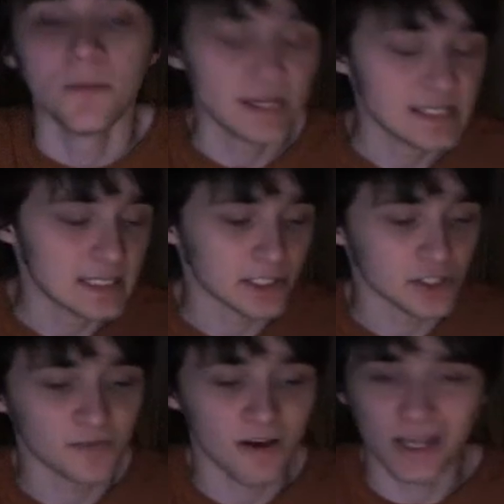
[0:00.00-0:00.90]
Basically
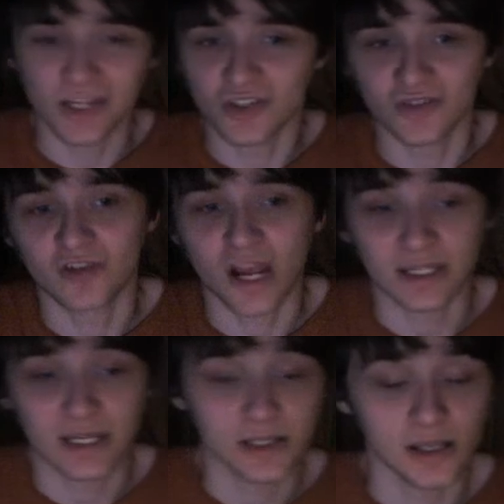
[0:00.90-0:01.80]
just variations of
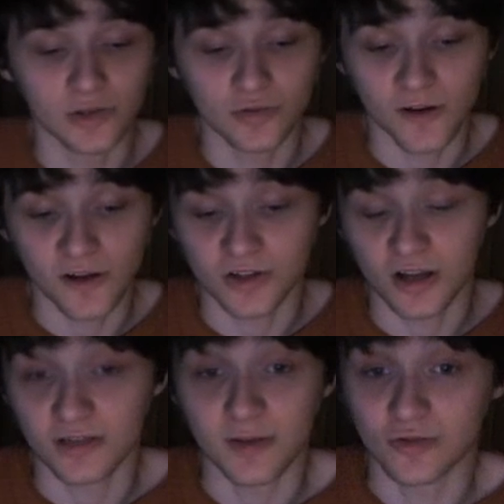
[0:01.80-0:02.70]
dragon decks that use Red Eyes
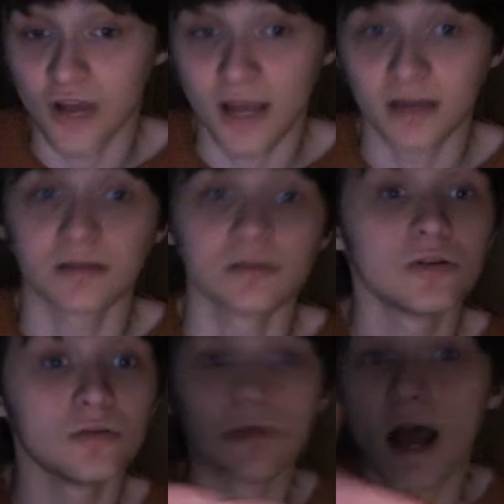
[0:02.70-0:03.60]
Darkness Metal Dragon to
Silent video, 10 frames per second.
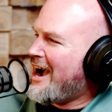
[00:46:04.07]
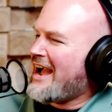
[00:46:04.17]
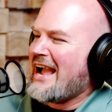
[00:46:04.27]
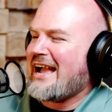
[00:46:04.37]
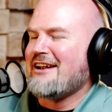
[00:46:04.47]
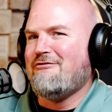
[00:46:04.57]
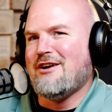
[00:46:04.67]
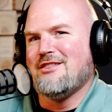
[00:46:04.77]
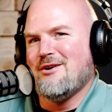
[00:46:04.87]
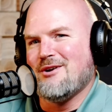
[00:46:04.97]
I kind of
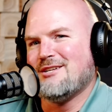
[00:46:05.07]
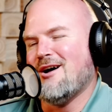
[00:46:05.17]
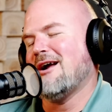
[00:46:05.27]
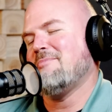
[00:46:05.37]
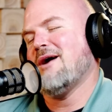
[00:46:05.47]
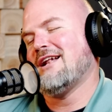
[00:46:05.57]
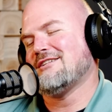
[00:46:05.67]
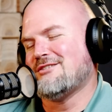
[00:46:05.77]
figured they were going to talk about it.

Required action: The expected output is every line from the line where "[00:46:05.17]" appears to the final line of the material, unchanged and with no pictures.

Solution to this exercise:
[00:46:05.17]
[00:46:05.27]
[00:46:05.37]
[00:46:05.47]
[00:46:05.57]
[00:46:05.67]
[00:46:05.77]
figured they were going to talk about it.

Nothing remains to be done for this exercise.